CSR Restauro Beni Culturali’nin sualtı restoratörleri keşfi yaptı ve ardından Sualtı Arkeoloji Servisi personeli kurtarma ve ilk koruma için çalışma altına aldı. Bu uzmanların özenli çalışması, parçanın orijinal durumunda kalması ve kapsamlı bir analizinin yapılabilmesi için çok önemlidir.

Bölgenin hala çok az bilinen zengin tarihi, 1960’lardan bu yana binlerce Demir Çağı eserinin keşfedilmesiyle zenginleşmiştir. Gran Carro di Bolsena’nın arkeolojik alanı, arkeologların hala anlamadığı, kısmen keşfedilmiş anıtsal bir yapı olan Aiola kompleksi ile ünlüdür. Herhangi bir yapısal konektörden yoksun olan bu taşlı yığın, eliptik bir tabana ve kesik bir konik şekle sahiptir. Taşlı dış cephesinin altında bir toprak yığını var.

Fotoğraf: Soprintendenza Archeologia Belle Arti Paesaggio Etruria Meridionale/ Facebook

Son zamanlarda, otuz ila kırk santigrat derece arasında sıcaklıklara sahip kaplıcaların varlığıyla yakından ilişkili olduğu için, Aiola’nın göldeki türünün tek yapısı olmadığına dair öneriler var.

Bölgenin zengin Demir Çağı geçmişi, araştırmacılar tarafından 1991 yılına kadar bilinmiyordu, bu da şimdi bir kaplıcanın yakınına inşa edilmiş büyük bir binanın kalıntıları olduğunu düşündükleri bir grup gömülü taşı ortaya çıkardılar. 2020 yılında arkeologlar bu taşların altındaki toprağı incelediklerinde, erken Demir Çağı seramikleri ve diğer eserler keşfettiler.

Bu dönemde Aiola şehri, çanak çömlek, mücevher ve bu tanrıça heykelciği gibi binlerce eseri geride bırakan bir köye ev sahipliği yapıyordu. Bu eserler 1960’lardan beri araştırmacılar tarafından keşfedilmiş olsa da, Aiola’nın zengin Demir Çağı geçmişinin kapsamlı bir şekilde araştırılması ve incelenmesi ancak son zamanlarda olmuştur.

MS dördüncü yüzyıl Roma imparatoru Büyük Konstantin’den kalma sikkelerin keşfi, bölgenin Roma İmparatorluğu’nun son günlerine kadar devam eden yerleşimini kanıtlıyor. Köy daha sonra Vulsini yanardağından gelen sismik aktivite ile sular altında kaldı.
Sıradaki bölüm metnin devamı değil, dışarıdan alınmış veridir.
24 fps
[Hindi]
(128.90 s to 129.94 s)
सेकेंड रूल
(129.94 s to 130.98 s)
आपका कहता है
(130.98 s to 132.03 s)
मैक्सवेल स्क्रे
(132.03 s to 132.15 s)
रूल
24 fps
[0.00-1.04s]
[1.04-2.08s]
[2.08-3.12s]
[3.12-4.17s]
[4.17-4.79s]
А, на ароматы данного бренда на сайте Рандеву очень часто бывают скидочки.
Soprintendenza Archeologia Belle Arti Paesaggio Etruria Meridionale

Kapak Fotoğrafı: Soprintendenza Archeologia Belle Arti Paesaggio Etruria Meridionale/ Facebook

Banner
Benzer Yazılar

Araştırmacılar, ilk kez, 2.000 yıldan daha eski bir Roma parfümünün bileşimini tanımladılar

26 Mayıs 2023

26 Mayıs 2023

Cordoba Üniversitesi’ndeki bir araştırma ekibi, ilk kez, 2.000 yıldan daha eski bir Roma parfümünün bileşimini tanımladı. Her şey 2019 yılında...

Bilinen en eski Bask dili ile yazılmış metin keşfedildi

15 Kasım 2022

15 Kasım 2022

İspanya’da arkeologlar, ülkenin kuzeyindeki Navarre bölgesi Irulegi arkeolojik alanında, “bilinen en eski Bask dili metni” içerdiğine inandıkları bir buluntu keşfettiler....

Vikingler, Kıyameti Önlemek İçin Volkanik Mağaraya Devasa Bir Tekne Oydular

26 Nisan 2021

26 Nisan 2021

Arkeologlar, Vikinglerin Ragnarök ile yani tanrıların öldürüldüğü ve dünyanın alevler içinde kaldığı hikaye ile ilişkilendirilen İzlanda da bir mağarada da...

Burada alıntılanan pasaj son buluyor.